The Elements of Good Regex Style


Knowing the English alphabet doesn't make you Hemingway. Likewise, knowing regex syntax doesn't make you literate with regex. Style is a hard thing to teach aspiring writers, but the rudiments of style can certainly be taught. Likewise, "good regex" is not easy to put into rules, and perhaps that's why I've never seen literature on the subject. This makes it all the more interesting to give it a try.

With the disclaimer that I do not present myself as the ultimate authority on efficient, graceful regex, this page presents some "rules" I have gradually distilled with practice. There is always more to learn, so new rules may appear and old ones may be rephrased or subsumed by others.

Before diving into the Elements of Regex Style, let's warm up with some considerations about matching strategy.


(direct link)

Should I Match it, or Should I Capture it?

Matches are not sacred.
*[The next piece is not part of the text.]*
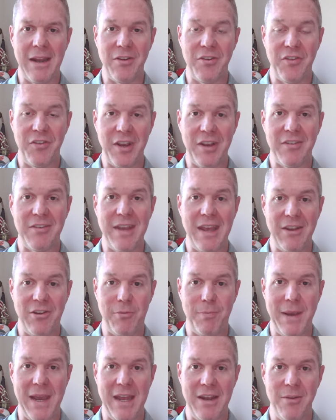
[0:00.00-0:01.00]
a six-day
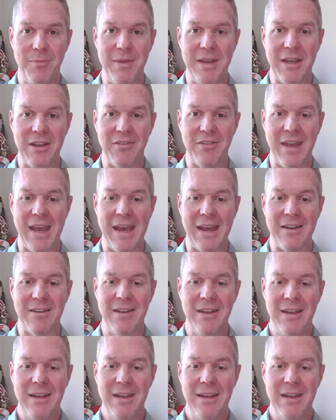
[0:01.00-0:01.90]
span to be exact,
Feel free to throw them away!
One topic I've never seen discussed (but maybe I'm not reading widely and carefully enough) is the various strategies available to you in order to retrieve the data you need. Should you try to match it? Should you try to capture it? It's an implicit question in nearly every complex piece of regex you write.
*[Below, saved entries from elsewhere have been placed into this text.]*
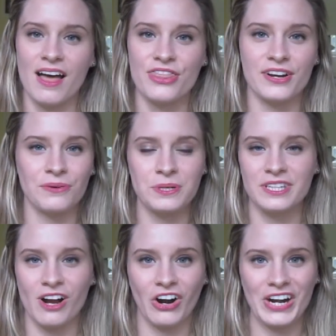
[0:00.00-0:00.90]
there
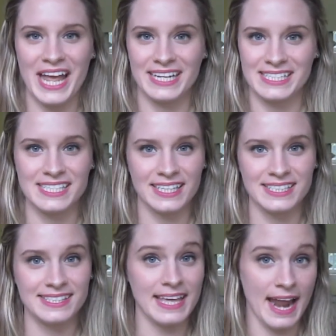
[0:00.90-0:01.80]
really aren't any
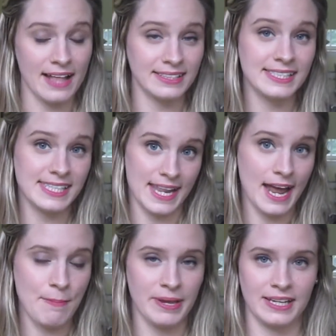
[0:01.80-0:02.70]
duds that, at least that
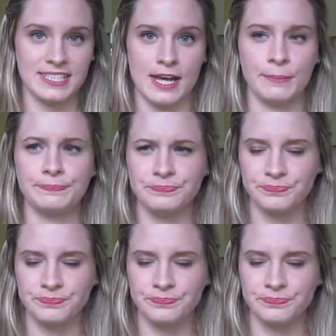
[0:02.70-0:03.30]
I picked up.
In the examples on this site, you'll see a diverse use of matching and capturing. Sometimes, the match returns exactly the data we want. But often, the match is a "throwaway" that just gets us down the string, down to the portions we really care about, which we then capture.

Sometimes, then, the captured groups contain the data we're after. But at other times, you only use groups (and back references) to build an intricate expression that adds up to the overall match you're looking for.

If this sounds confusing, it doesn't need to be. There is only one thing you need to tell yourself:

The Match is Just Another Capture Group

Basically, you can imagine that there is a set of parentheses around your entire regex. These parentheses are just implied. They capture Group 0, which by convention we call "the match".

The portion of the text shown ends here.